Mich beschäftigt eine Frage, die ich in meinen 15 Jahren als Business Angel immer wieder stelle: Wie unterscheide ich bei der Due Diligence zwischen einem Gründer, der klug von erfolgreichen Modellen lernt, und einem, der einfach nur kopiert?
Ich sehe ständig Pitches, wo junge Gründer sagen: "Wir machen das wie Zalando, aber für X" oder "Das Modell von SoundCloud funktioniert, wir adaptieren es nur." Manche dieser Ideen sind dann tatsächlich verdammt gut durchdacht – andere wirken wie 1:1-Abzüge ohne echten Mehrwert.
Mein Eindruck: Die besten Startups, die ich finanziert habe, haben nicht einfach kopiert.

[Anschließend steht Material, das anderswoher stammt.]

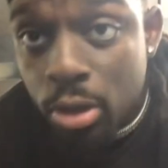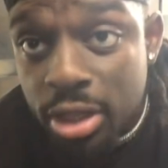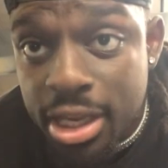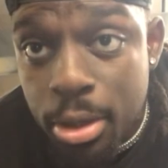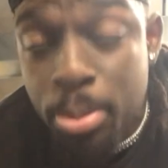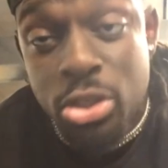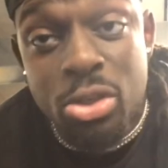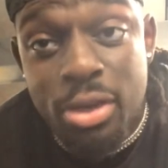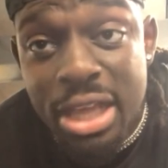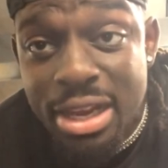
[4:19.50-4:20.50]
leaner, but you
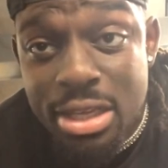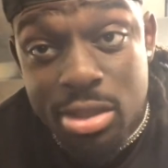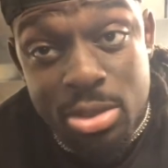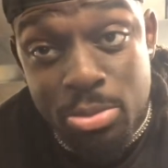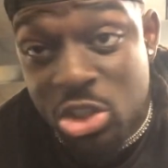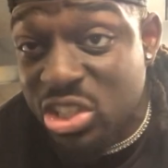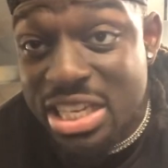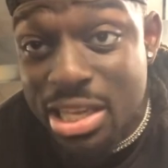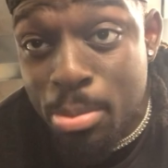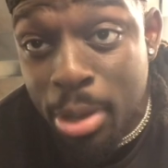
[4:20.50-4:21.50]
know what that is? Just
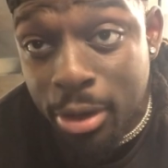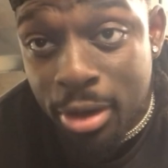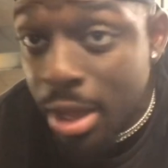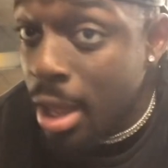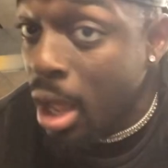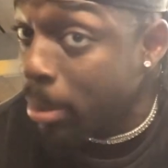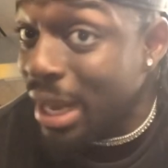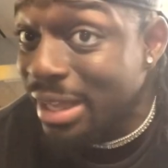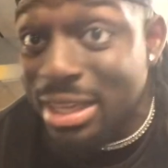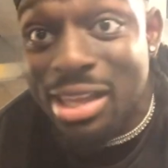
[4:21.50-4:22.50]
eating better. But
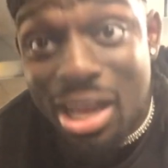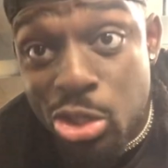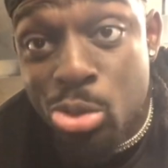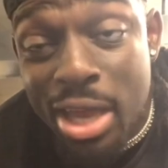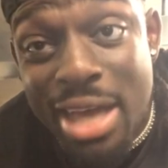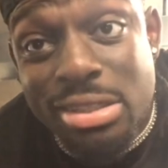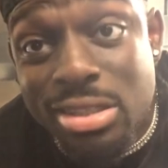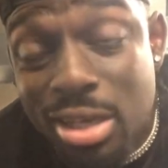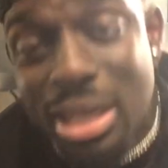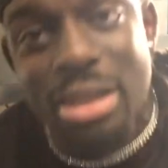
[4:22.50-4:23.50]
I cannot do that. I
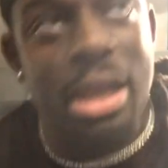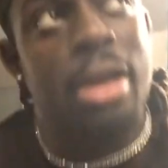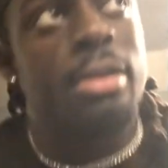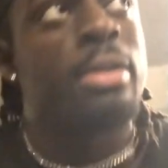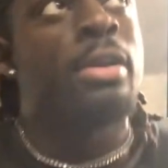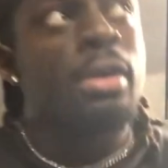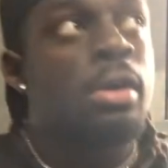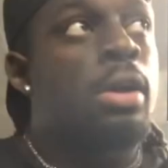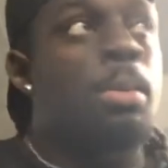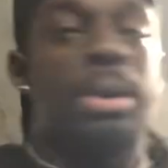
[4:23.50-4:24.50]
suck at that.
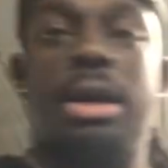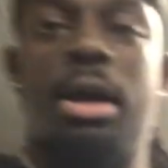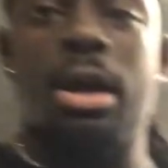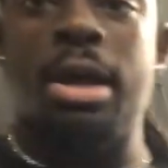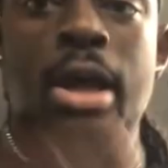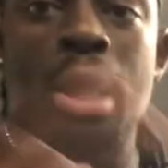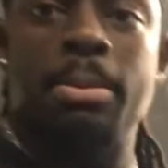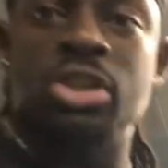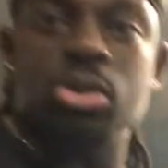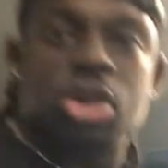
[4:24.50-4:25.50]
But yeah,
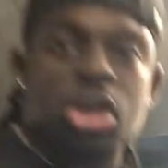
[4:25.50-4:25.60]
we do the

Sie haben genau beobachtet, WAS funktioniert, und dann gefragt: Wo sind die Schwachstellen? Wie kann ich es besser machen? Was fehlt dem Kunden noch?

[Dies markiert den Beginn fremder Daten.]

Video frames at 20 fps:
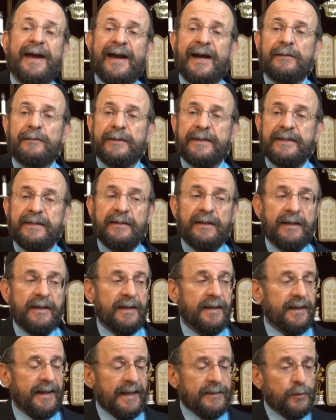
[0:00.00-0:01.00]
alley
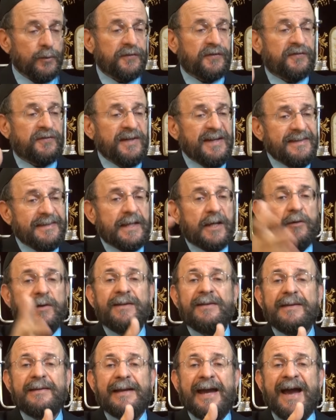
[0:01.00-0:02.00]
and you see there
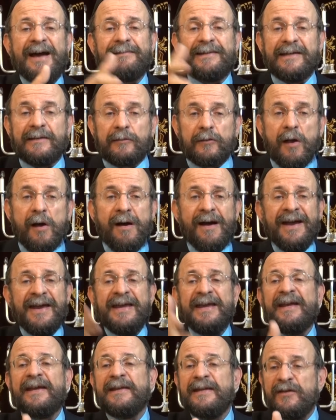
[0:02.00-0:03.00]
in the alley
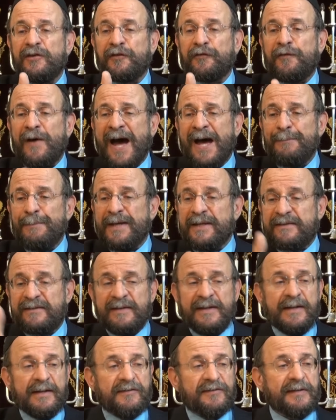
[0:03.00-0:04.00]
lying in his vomit
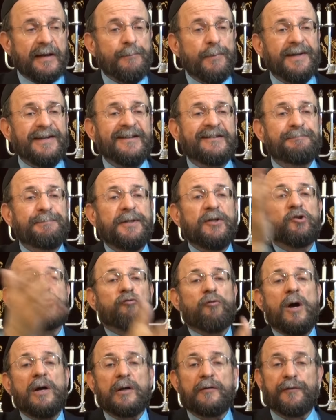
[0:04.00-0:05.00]
someone that's been
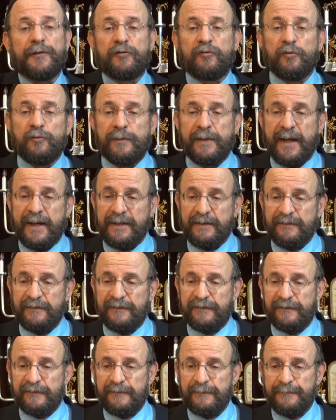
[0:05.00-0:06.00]
drunk for two
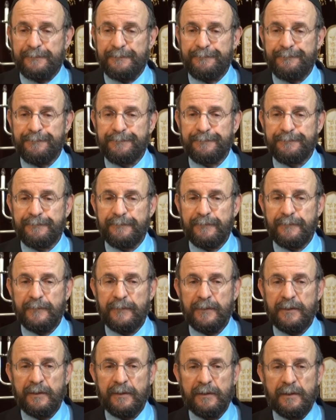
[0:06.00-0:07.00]
days.
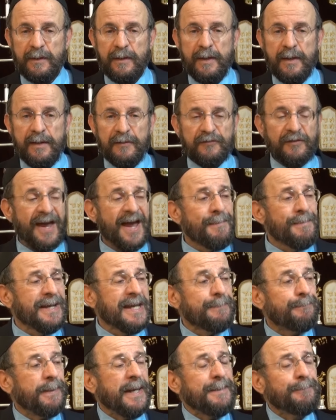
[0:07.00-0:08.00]
So, how
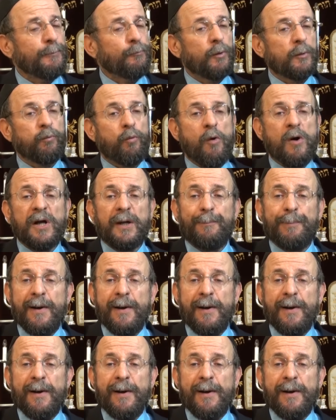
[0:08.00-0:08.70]
many people would walk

Aber ehrlich gesagt finde ich die Grenze da ziemlich verschwommen. Wo würdet ihr die Linie ziehen? Ab wann wird Inspiration zur Kopie? Und noch wichtiger: Sollte ein Gründer sein Geschäftsmodell komplett neu erfinden, oder ist intelligentes Nachbauen mit Verbesserungen völlig legitim?